The one question that hangs over this approach is whether the result of all that systematic effort really would cough up a fully functional AGI system. That I cannot say .... but I can also produce technical arguments that strongly indicate that no AGI project will ever be able to eliminate that uncertainty ahead of time (this was the "sorry, no prototype is feasible" argument that I suggested earlier, and which Ben also subscribes to).


This is a pretty weak argument, amounting to little more than intuition. If you could characterize the problem well enough to make that assertion, you could push out an AGI system.

Strongly disagree. The argument has a specific structure to it, and leads to exactly that conclusion. It is definitely an unusual argument, but it is not hand-waving. Certainly it is not just intuition.

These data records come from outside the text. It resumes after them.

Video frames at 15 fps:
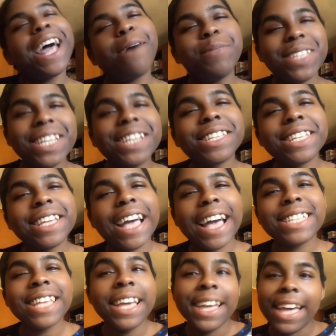now, but seriously,
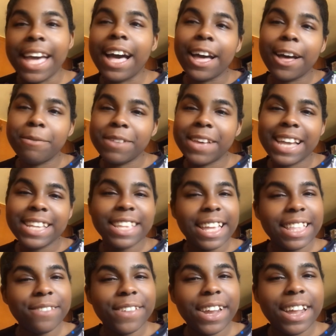guys, I hope you guys
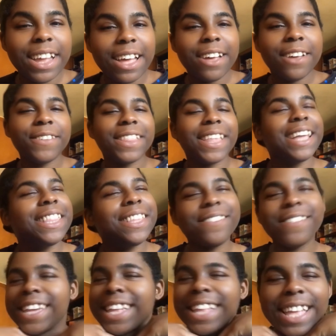like the video. If you like the
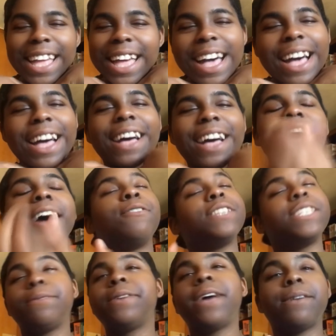video, I want
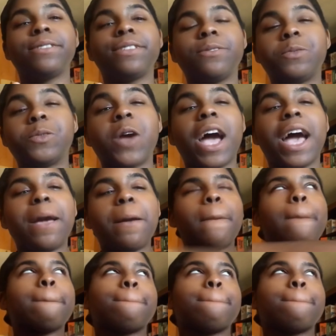to tell you guys to subscribe.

On the other hand, if you have the mad computer science skills required to produce AGI, maybe your time would be better spent solving on of the myriad of other important problems in computer science so that you can have both the quick money and reputation to fund your own AGI program without having to deal with investors demanding rigorous business plans. There are other interesting problems that could be solved much more quickly and flipped for quick cash without too much effort.

"Mad computer science skills"? ;-). No, that is not where I am coming from.

I *do* have other ideas that might be bankable, but they are a distraction.



If I am right in this last idea, VCs have a stark choice: if they want AGI, they have to relax their insistence on a project that does not have that last "research" step. If they insist on something stronger, they can kiss goodbye to ever getting an AGI.


Right, because this is not an enormous non sequitur based on an equally dubious assumption.

In any case, investors are in the game to make money first. That is why they are called "investors" and not "partners"; they are helping you make money, not solve AGI. Saying things like this is a good way to scare off investors.

Now I get the feeling you are basing all your comments on an assessment of the techical analysis I mentioned earlier: if you dismiss that as a "dubious assumption" without addressing its content, there is nothing more I can say.



My claim is that my particular approach reduces the uncertainty as much as possible.


That seems like a difficult assertion to prove.

Who knows, maybe you are right. But it does very much seem like you are operating under some delusions about how the venture investment process works. You don't have to look viable to yourself, you have to look viable to everyone else. Proving your viability is *your* job, and it is no one else's fault if you are incapable of doing it. I empathize, but I figured out that you can accomplish far more by playing the game according to the actual rules than by inventing your own rules and expecting everyone to accept them.

You make many judgments here about how I play the game, with little knowledge: I would be happier to hear your thoughts about the issues (about which you know plenty), not about me (about which you presume plenty).

If you are smart enough to create AGI, you are smart enough to game the rules of the real world to your advantage without too much effort; don't fight it, use it. It is a waste of effort discussing how things "ought" to be.

My goal in the last few comments has been to explain what I see as the blockage, with a view to finding the solution. Nowhere did I say how things ought to be.